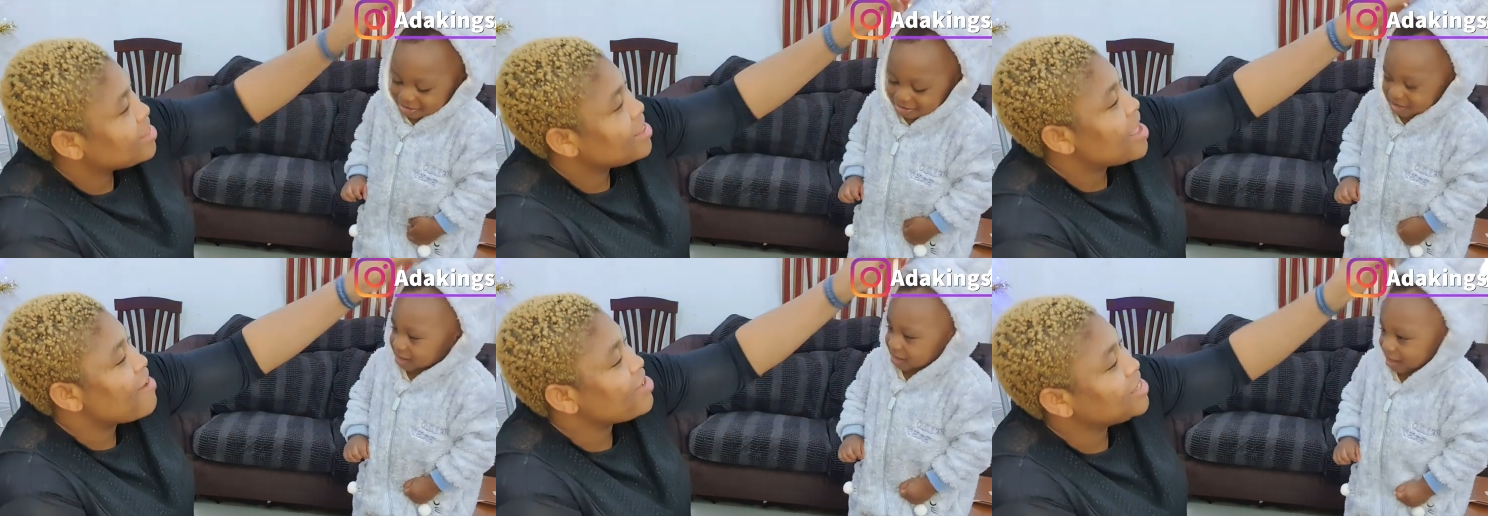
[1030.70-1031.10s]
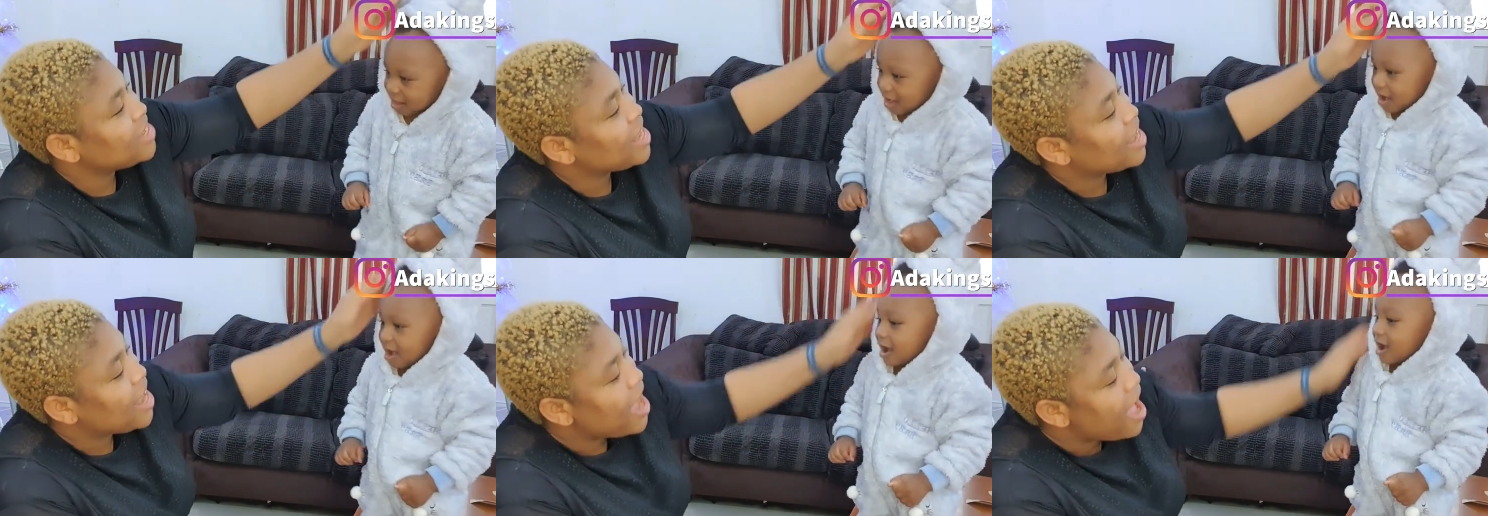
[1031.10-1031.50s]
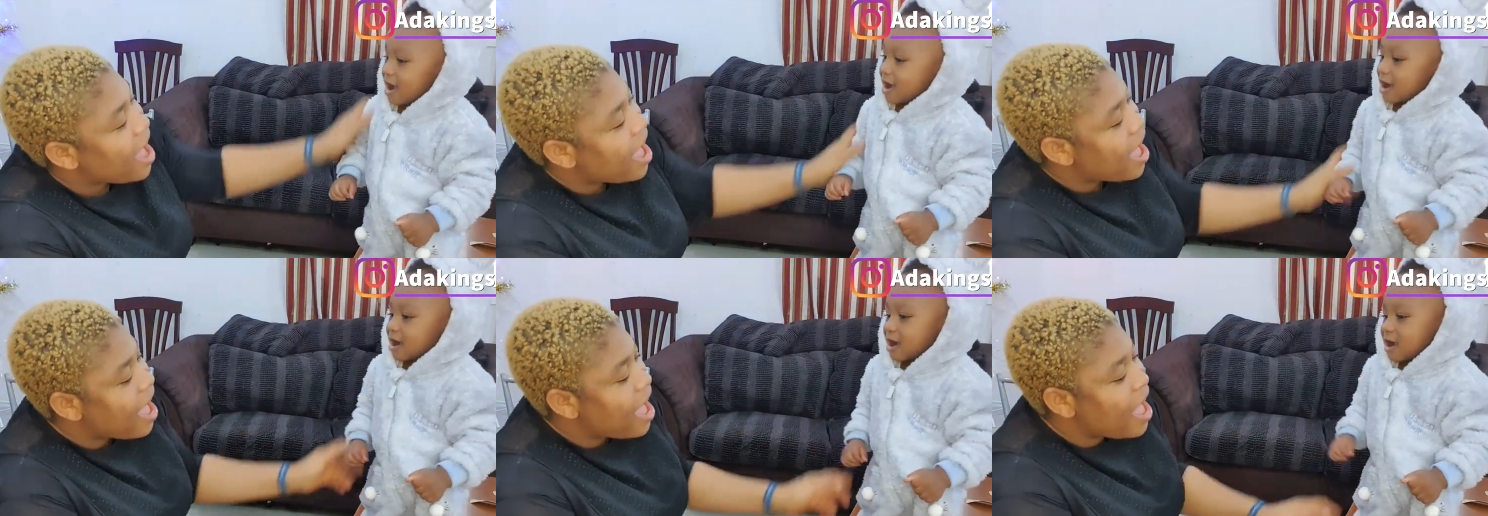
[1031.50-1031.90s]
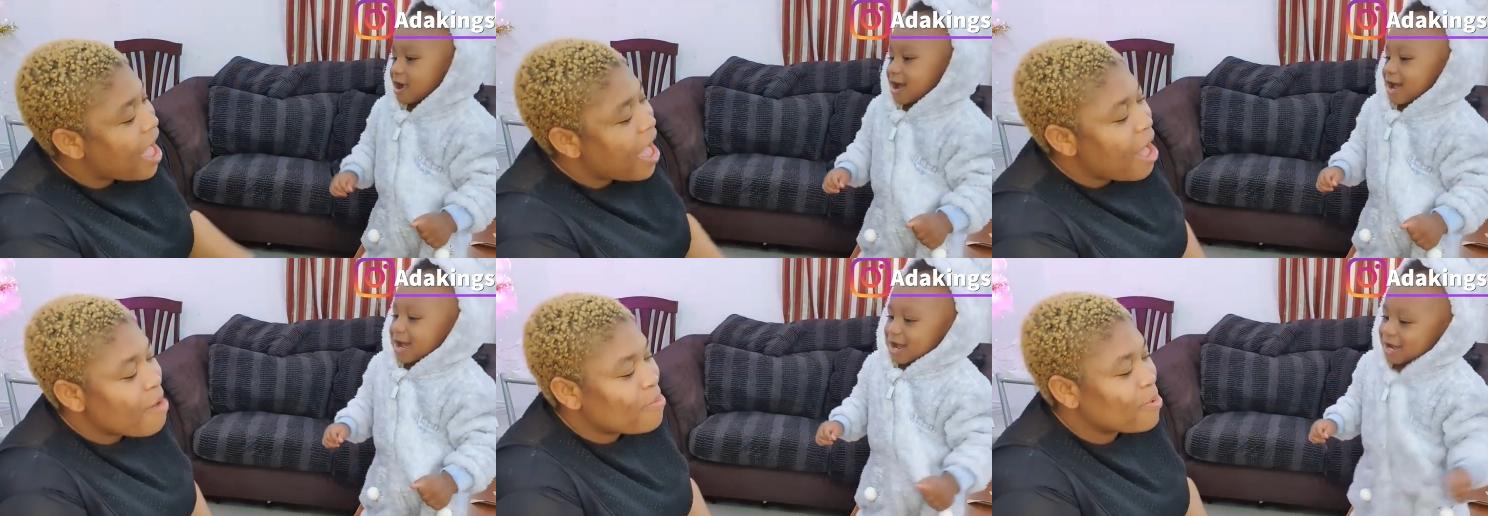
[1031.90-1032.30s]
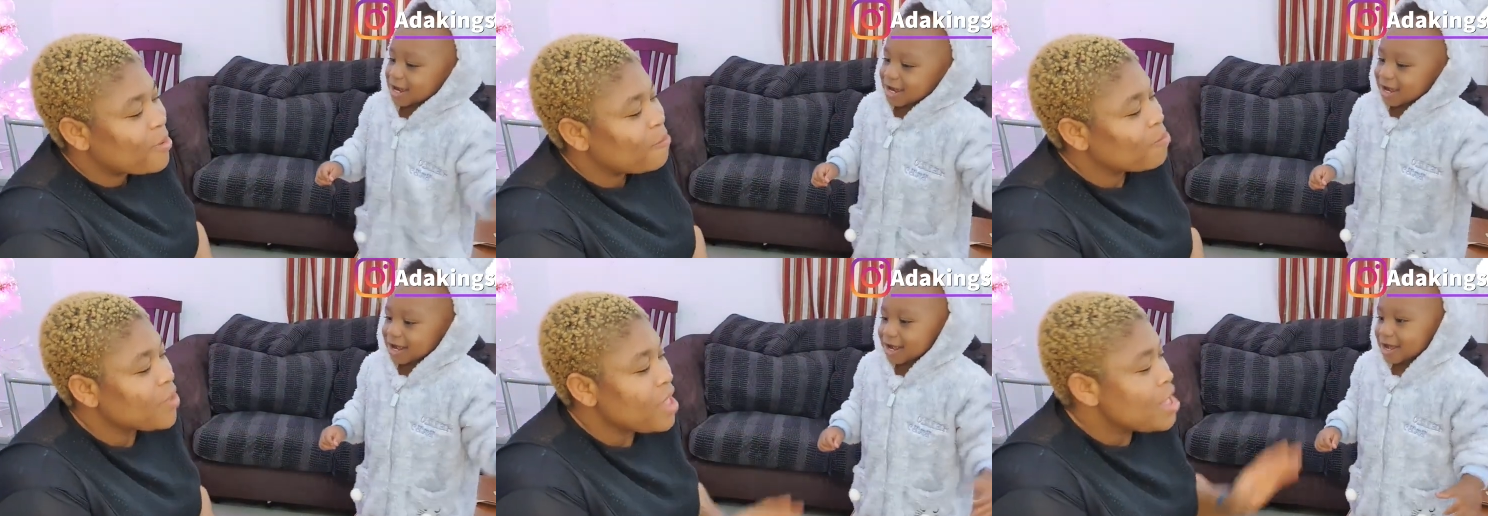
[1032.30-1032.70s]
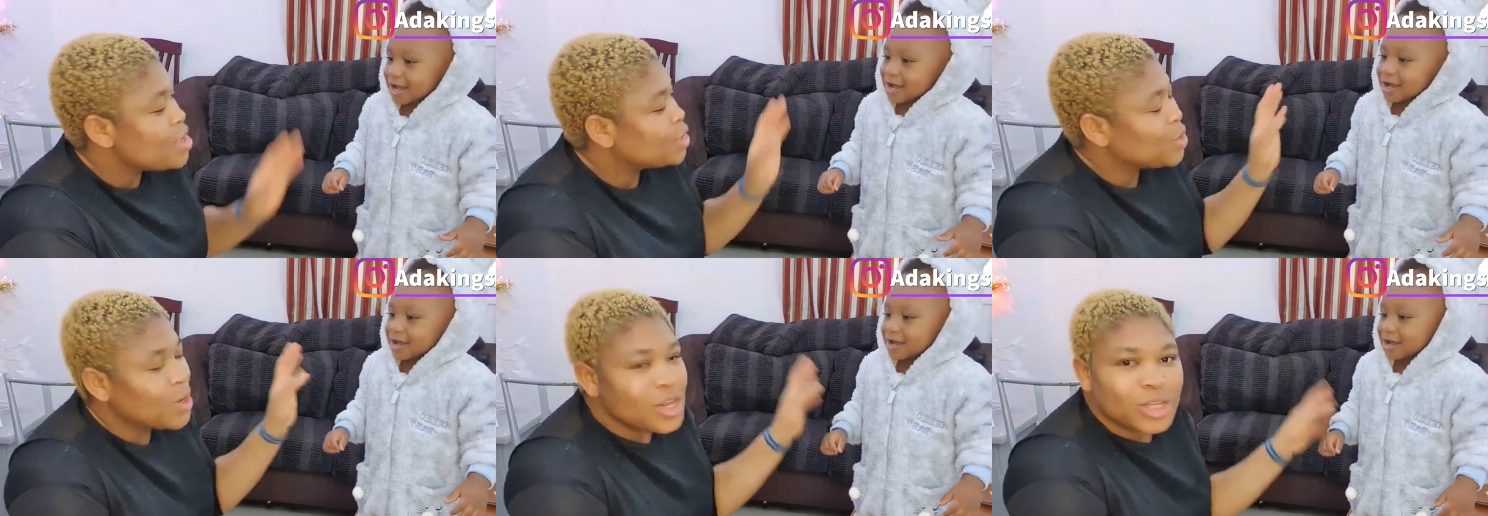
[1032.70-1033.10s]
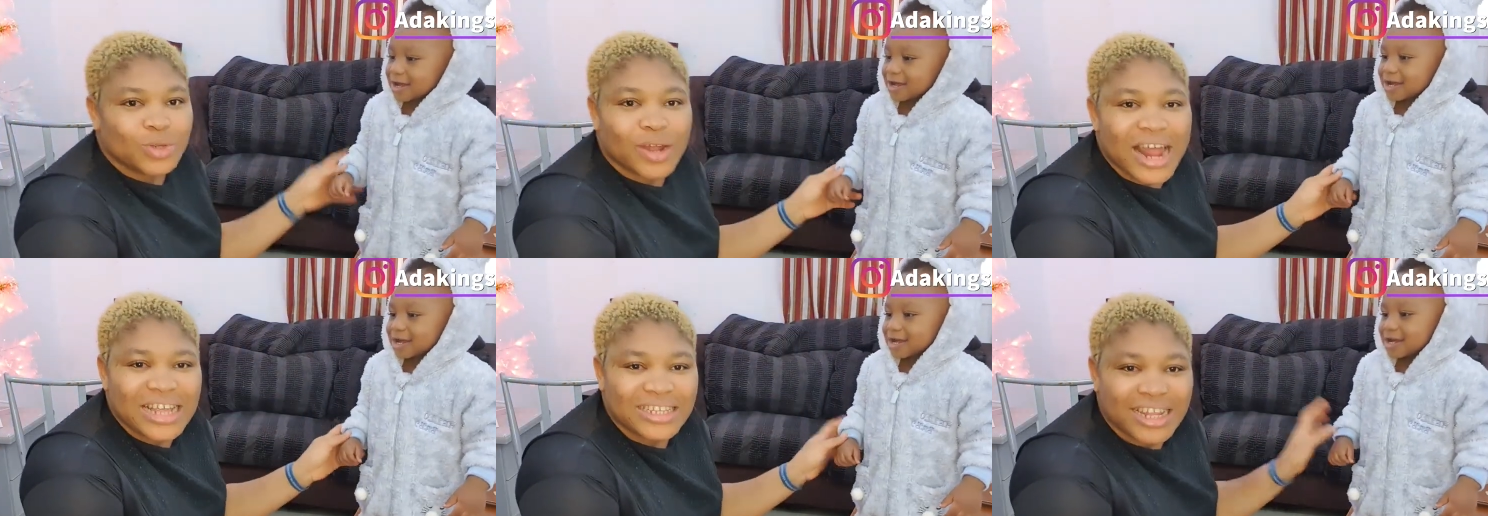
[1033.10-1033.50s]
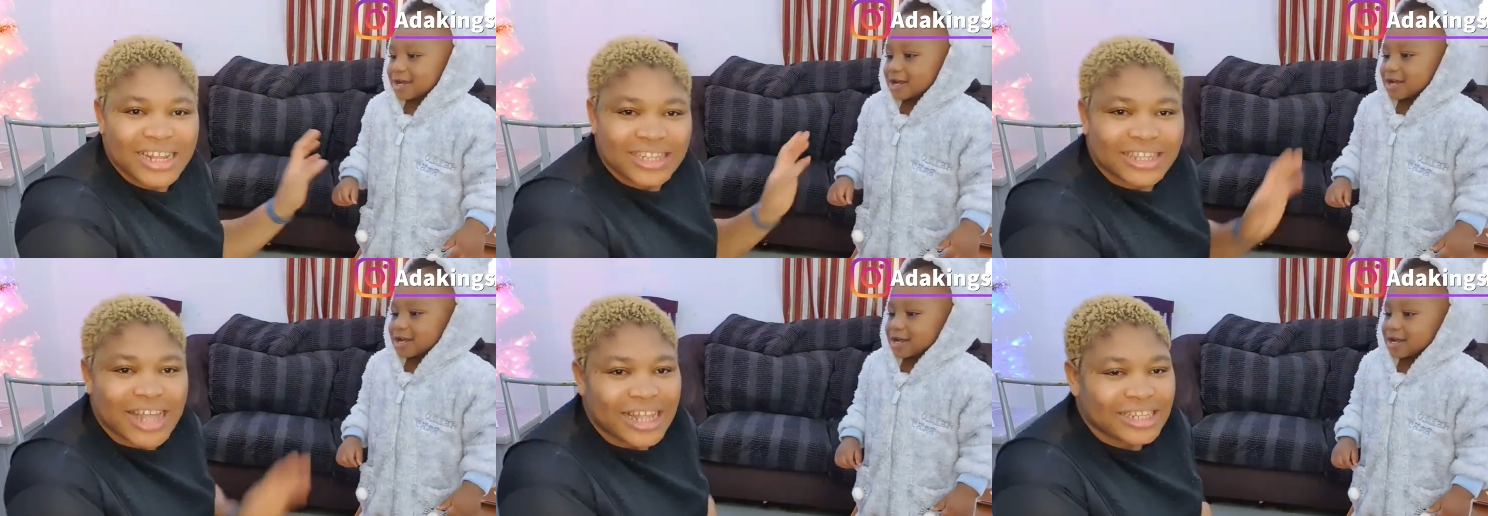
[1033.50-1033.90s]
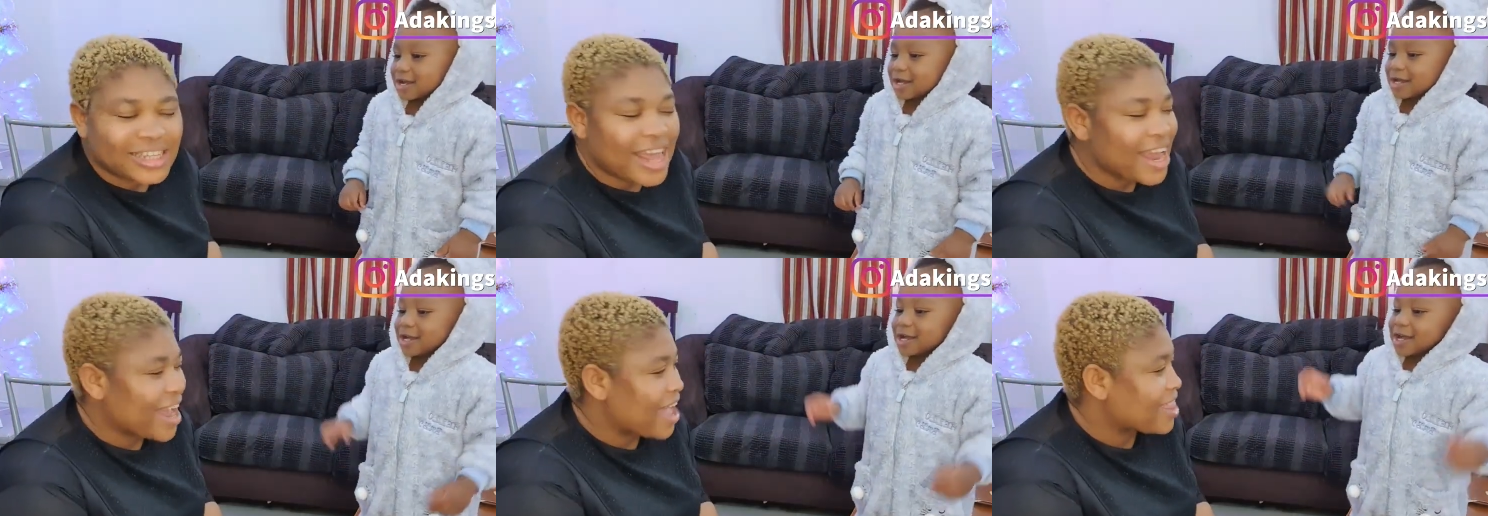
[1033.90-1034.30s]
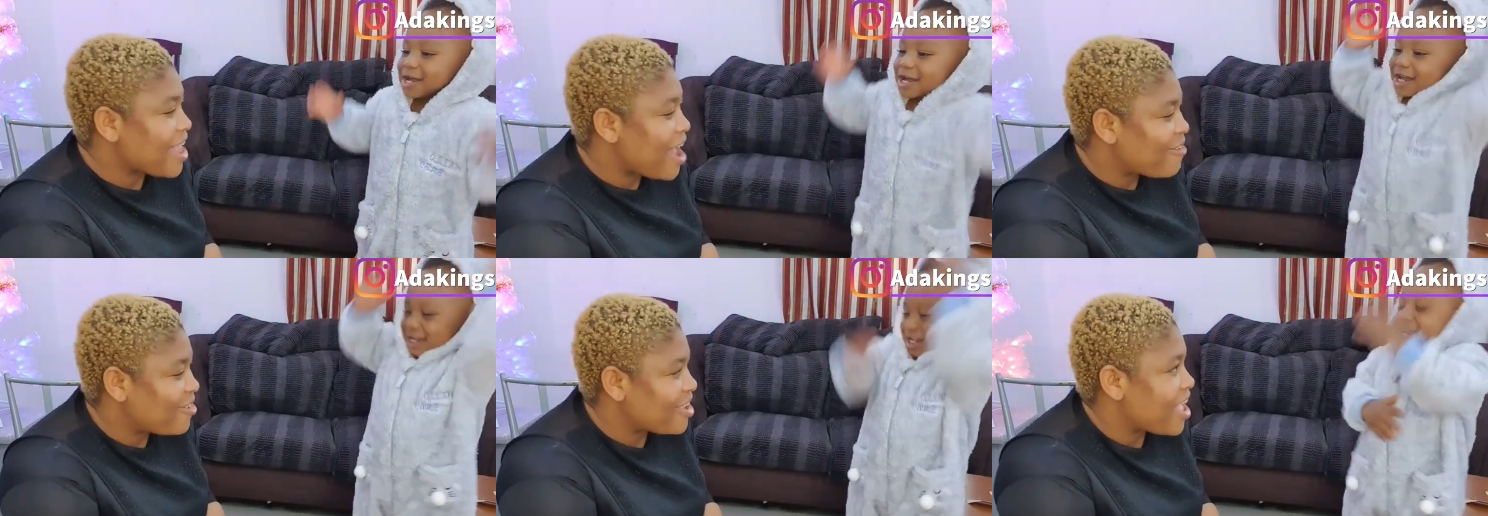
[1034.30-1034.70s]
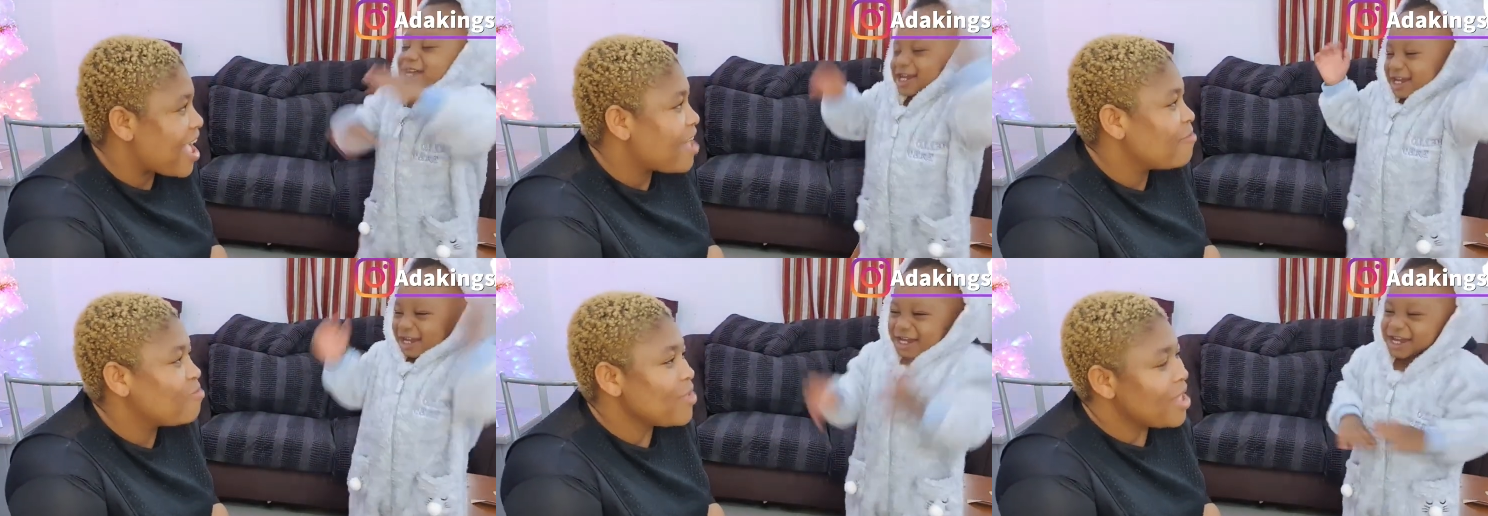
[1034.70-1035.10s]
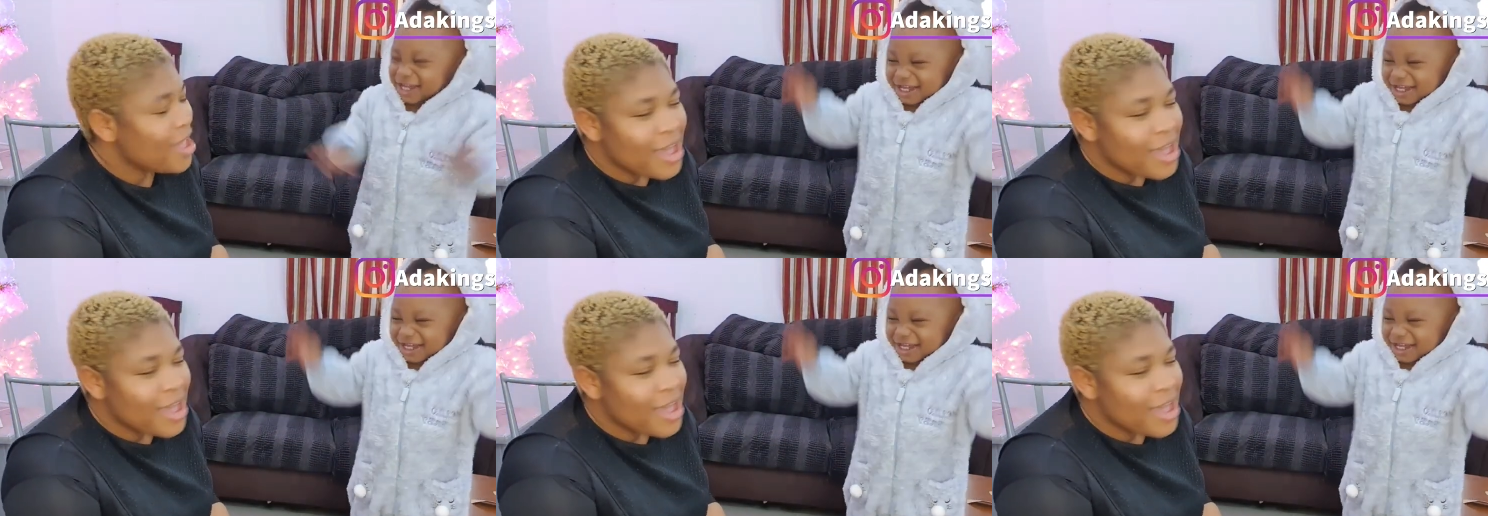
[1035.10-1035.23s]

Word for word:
Speaker 1: There is a cap. So this one I said is Qataria.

### YOUR GOAL
When you retype the material above, copy each line exactly and drop whatever images appear in it.

### YOUR SOLUTION
[1030.70-1031.10s]
[1031.10-1031.50s]
[1031.50-1031.90s]
[1031.90-1032.30s]
[1032.30-1032.70s]
[1032.70-1033.10s]
[1033.10-1033.50s]
[1033.50-1033.90s]
[1033.90-1034.30s]
[1034.30-1034.70s]
[1034.70-1035.10s]
[1035.10-1035.23s]

Word for word:
Speaker 1: There is a cap. So this one I said is Qataria.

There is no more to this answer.